======== Exercise data ========
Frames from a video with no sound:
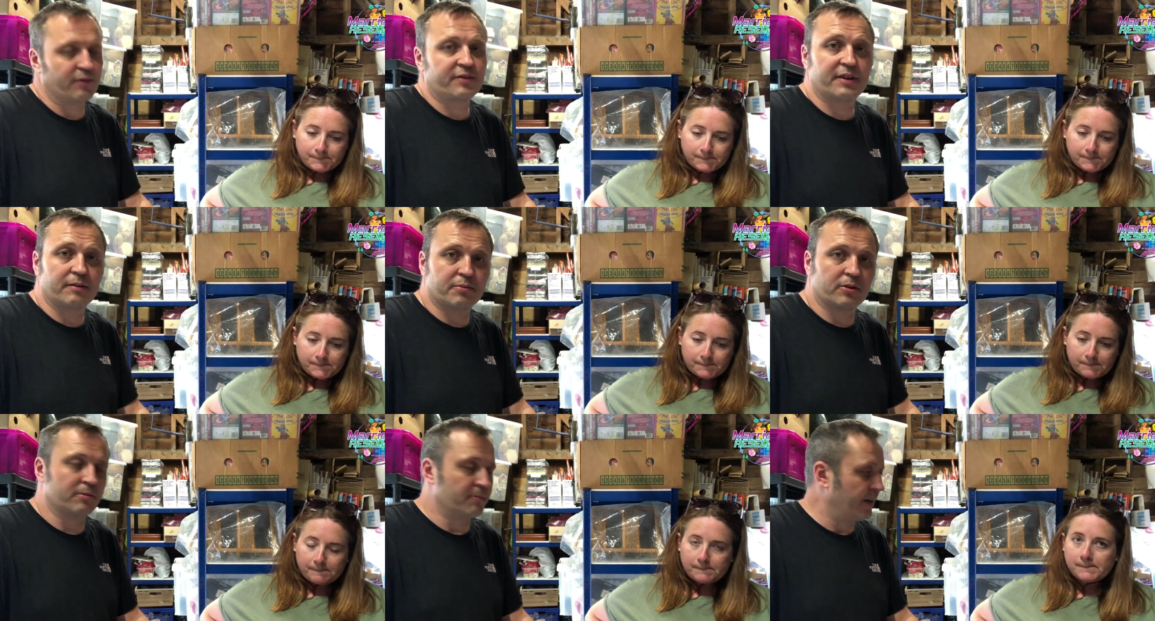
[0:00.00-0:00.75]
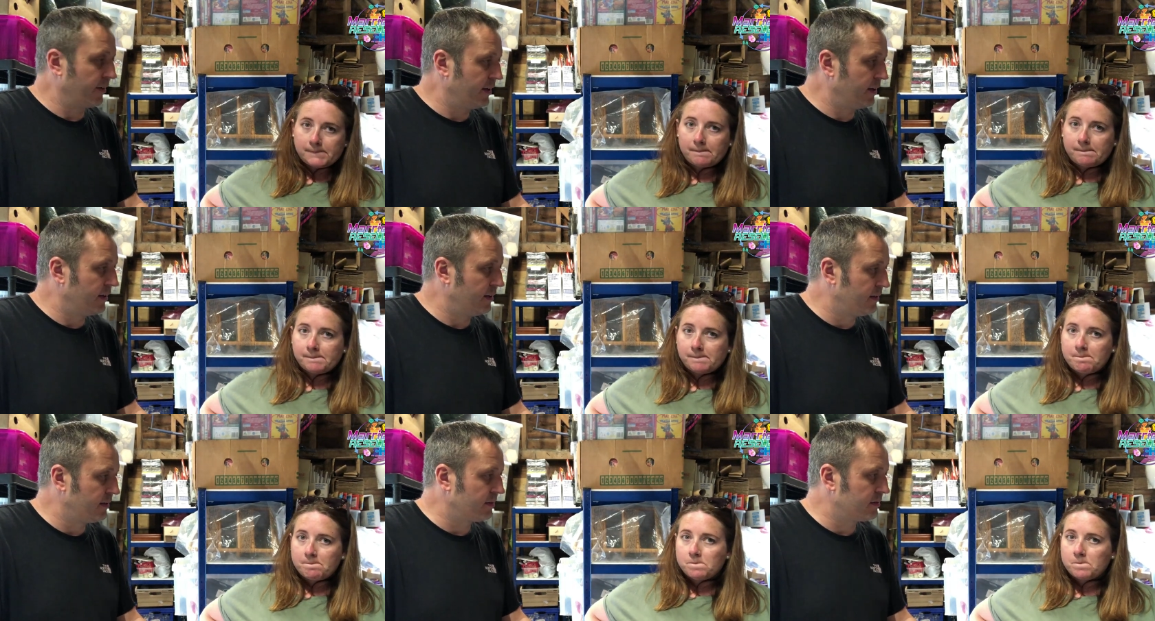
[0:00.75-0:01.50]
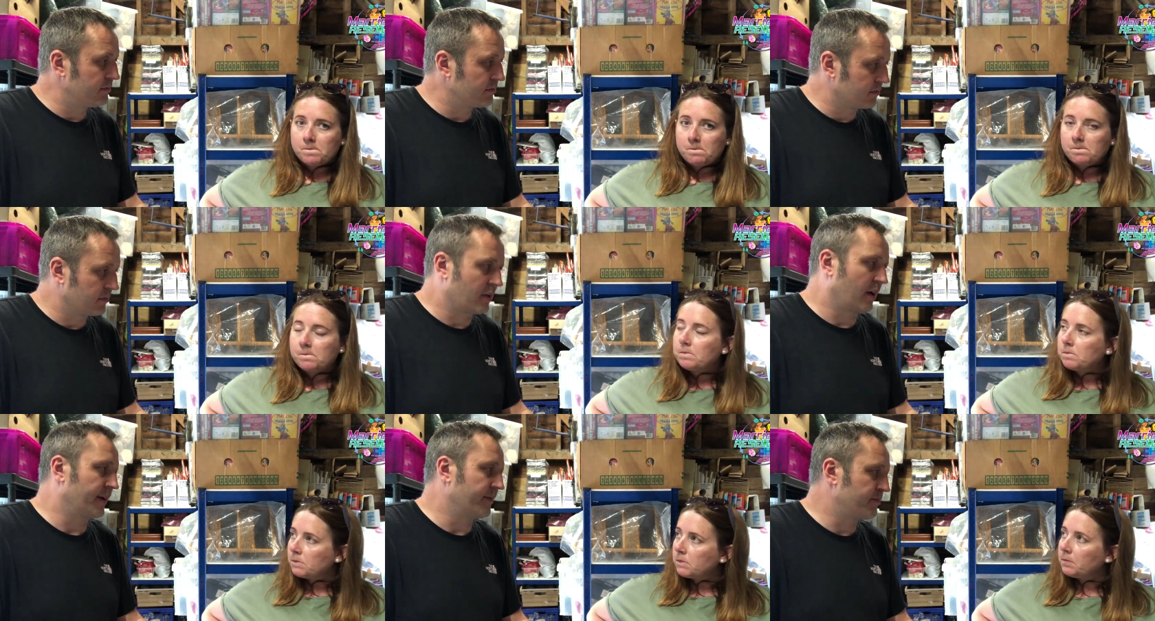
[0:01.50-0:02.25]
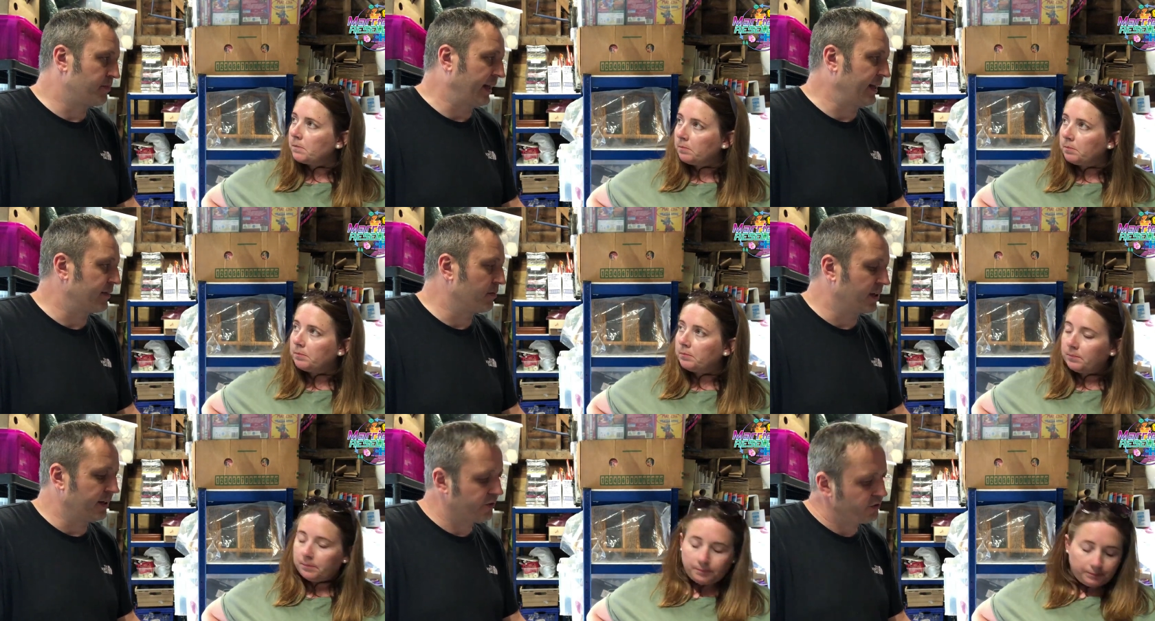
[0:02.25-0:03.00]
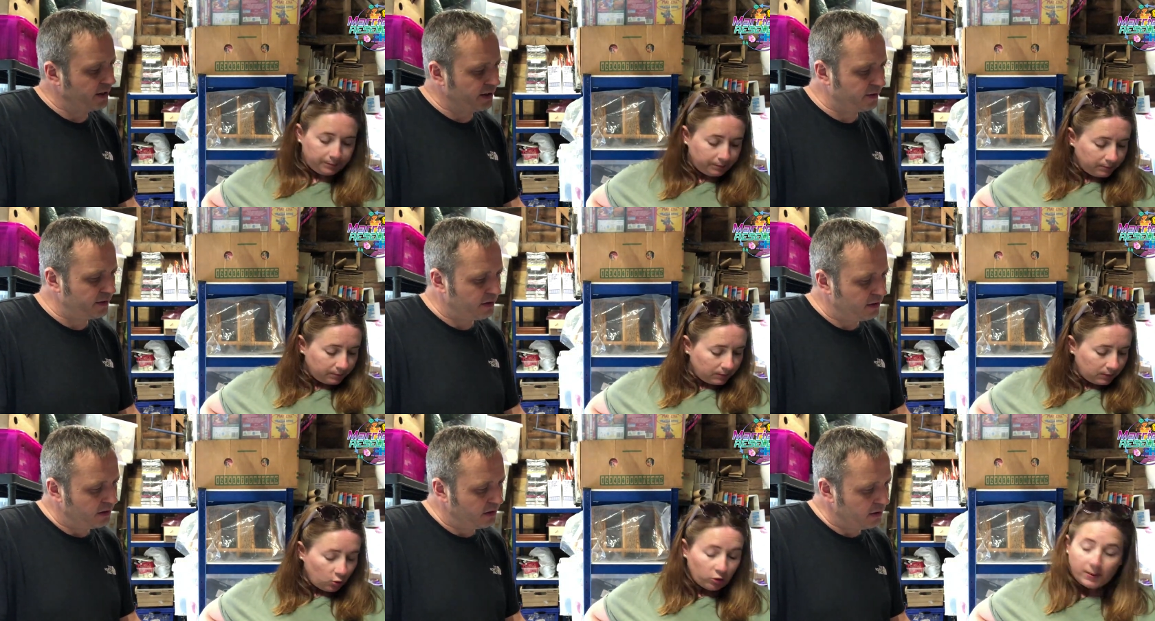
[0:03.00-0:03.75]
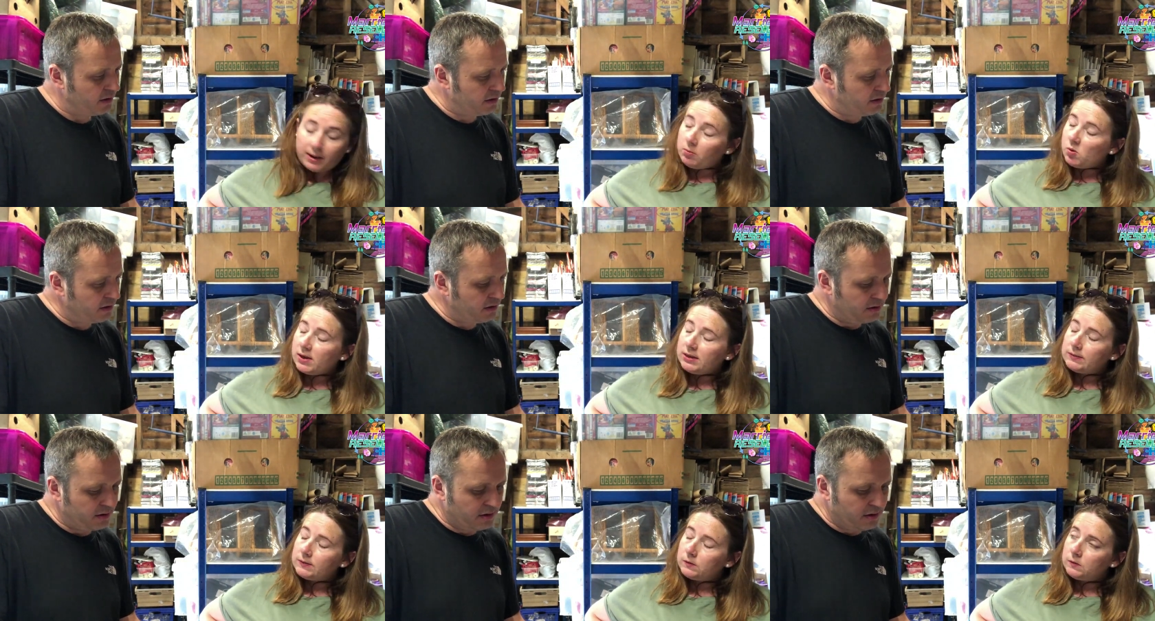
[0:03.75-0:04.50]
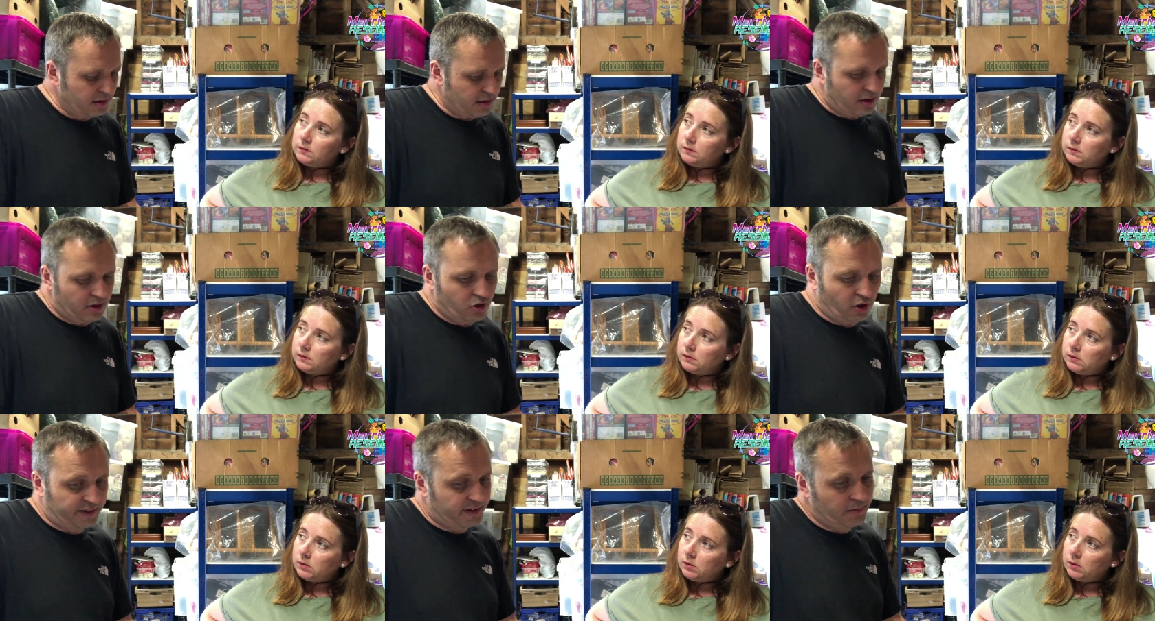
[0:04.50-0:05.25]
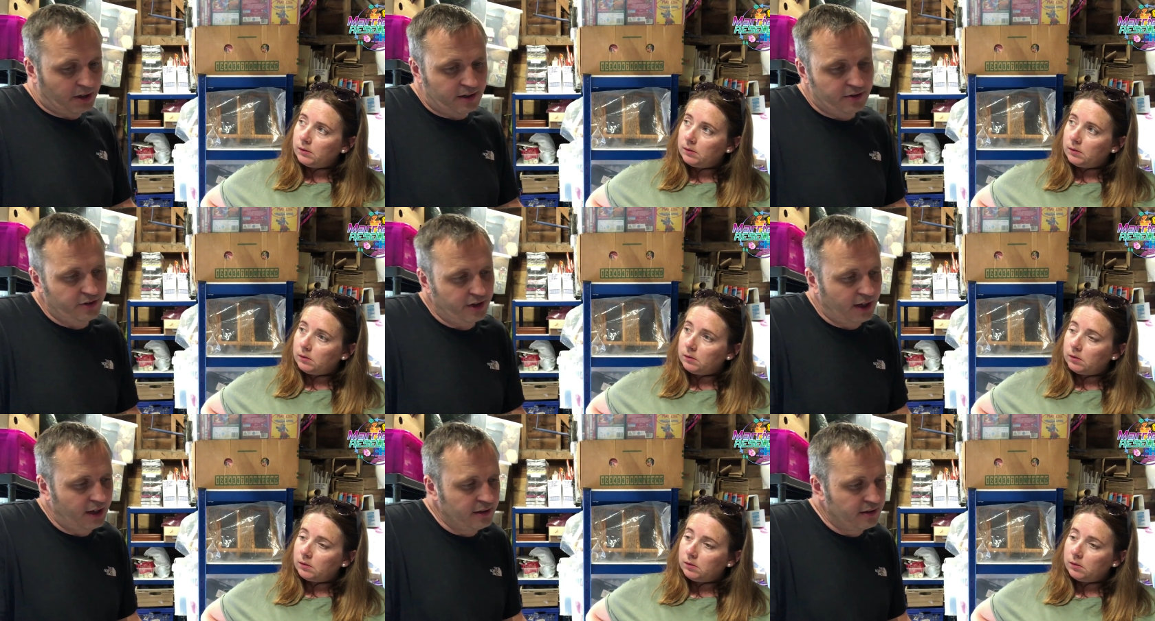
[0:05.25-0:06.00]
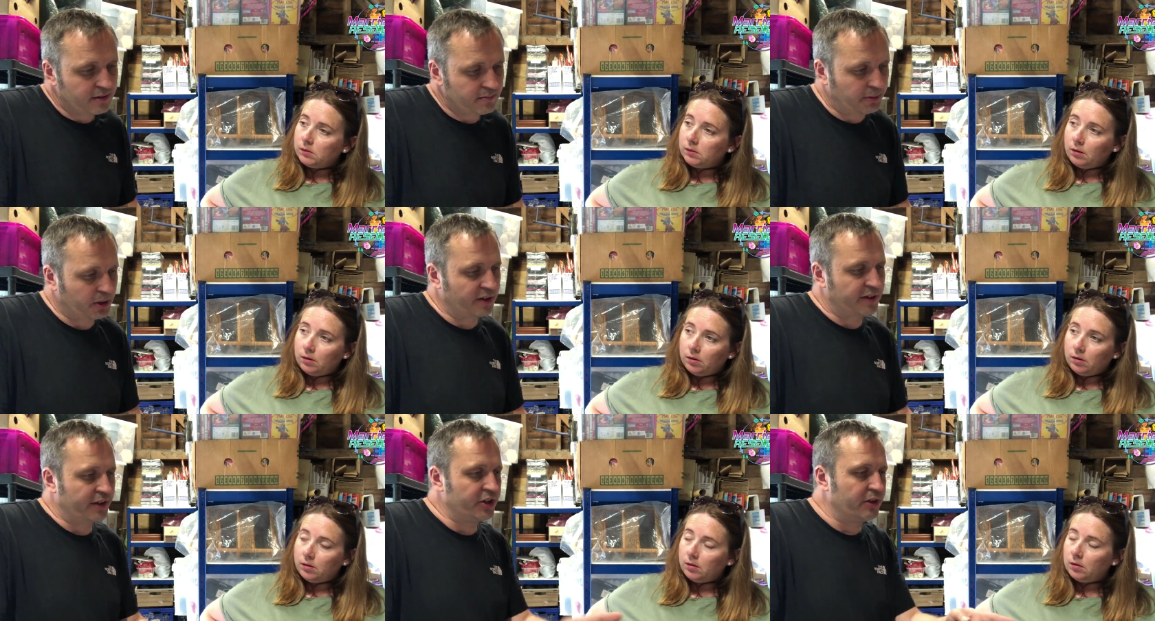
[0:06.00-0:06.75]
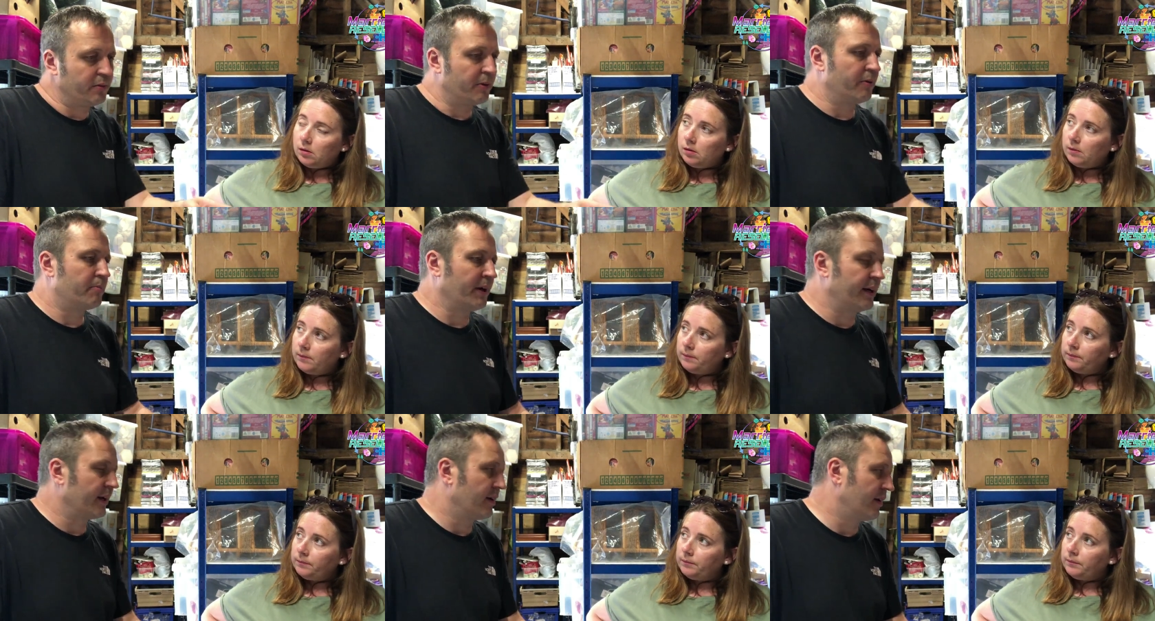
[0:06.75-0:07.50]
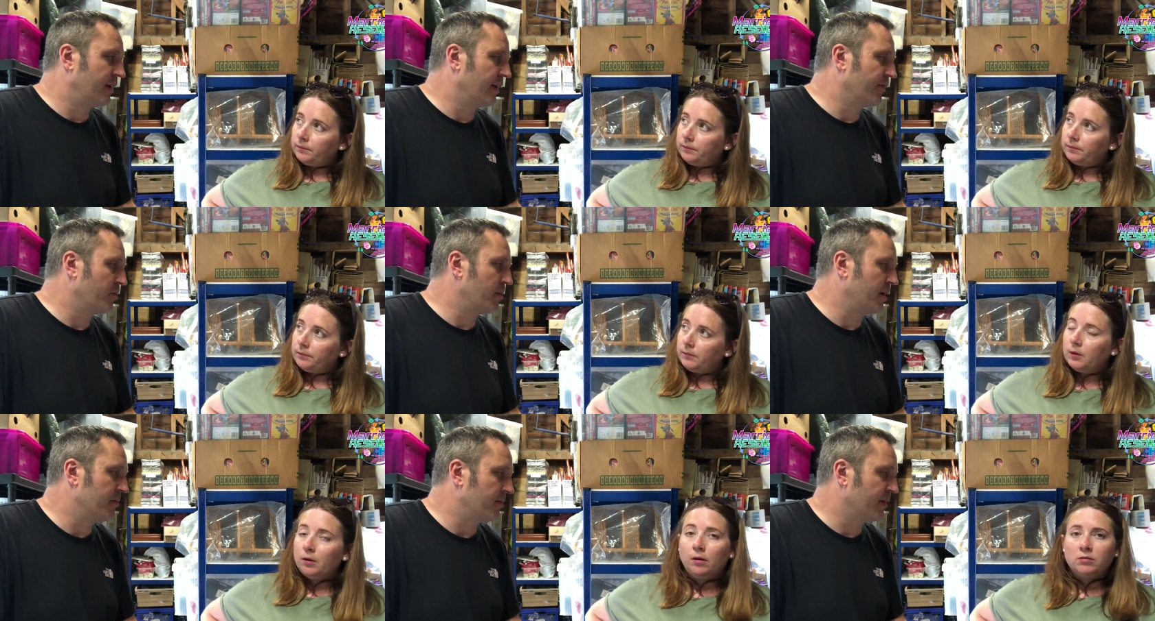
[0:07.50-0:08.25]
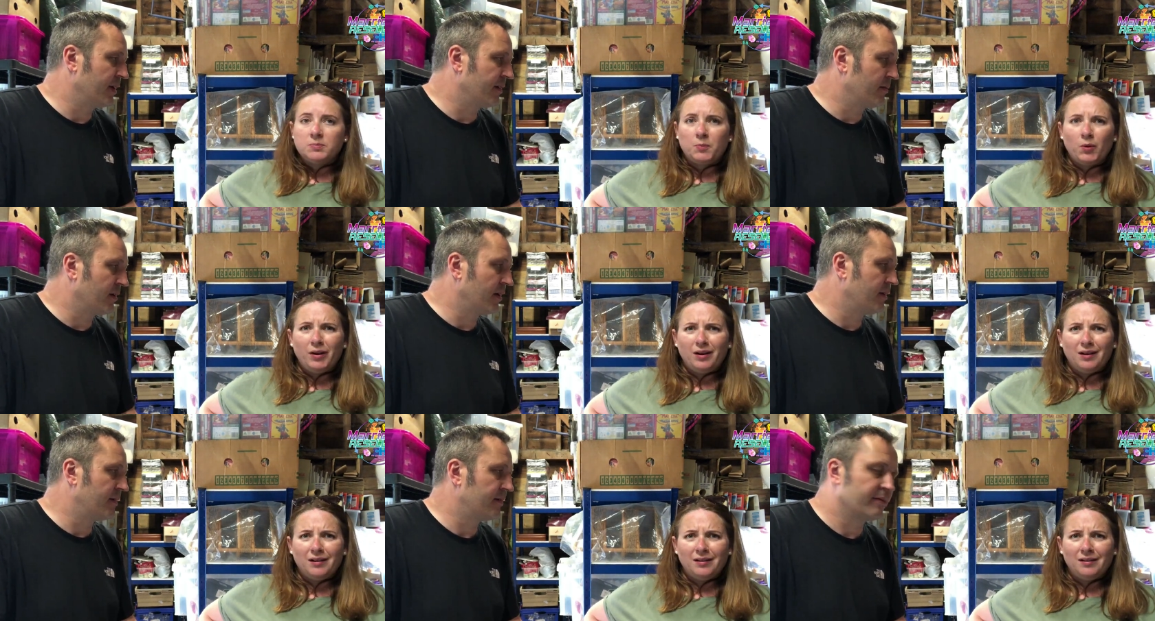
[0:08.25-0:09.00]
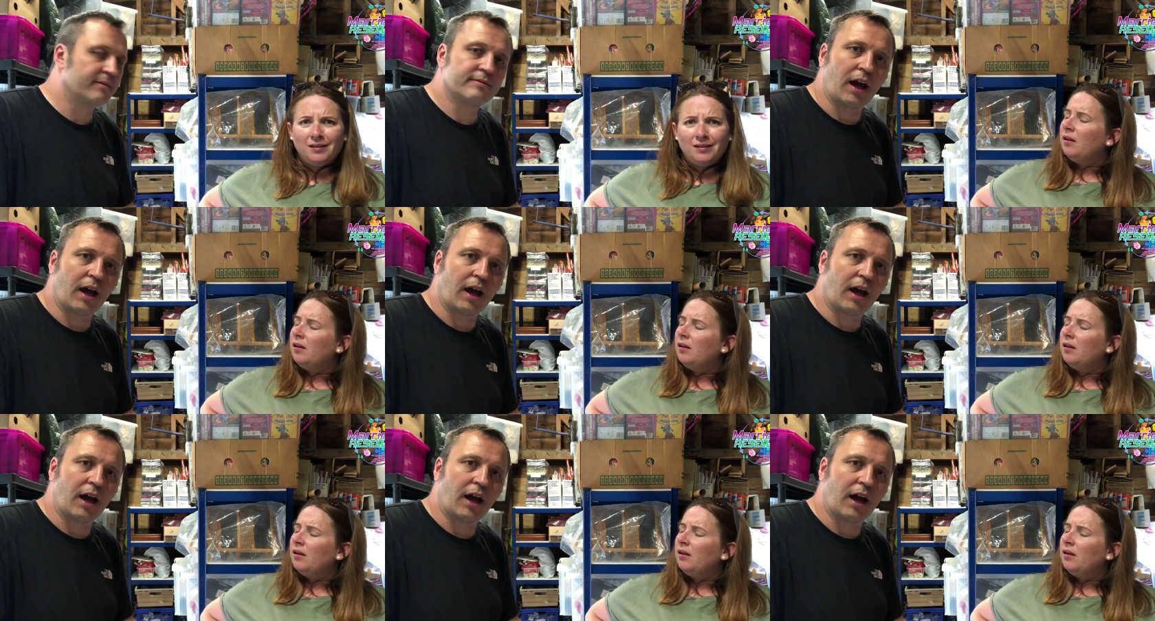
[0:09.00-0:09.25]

Speaker 1: obviously the Portmeirion kind of piqued my interest.
Speaker 2: Not the paperweights?
Speaker 1: Not so much, no, because I knew we were bidding on another paperweight.
Speaker 2: Spoiler! So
========
__Problem details__.
Leave out the images and repeat the rest of the data word for word.

__Task response__.
Frames from a video with no sound:
[0:00.00-0:00.75]
[0:00.75-0:01.50]
[0:01.50-0:02.25]
[0:02.25-0:03.00]
[0:03.00-0:03.75]
[0:03.75-0:04.50]
[0:04.50-0:05.25]
[0:05.25-0:06.00]
[0:06.00-0:06.75]
[0:06.75-0:07.50]
[0:07.50-0:08.25]
[0:08.25-0:09.00]
[0:09.00-0:09.25]

Speaker 1: obviously the Portmeirion kind of piqued my interest.
Speaker 2: Not the paperweights?
Speaker 1: Not so much, no, because I knew we were bidding on another paperweight.
Speaker 2: Spoiler! So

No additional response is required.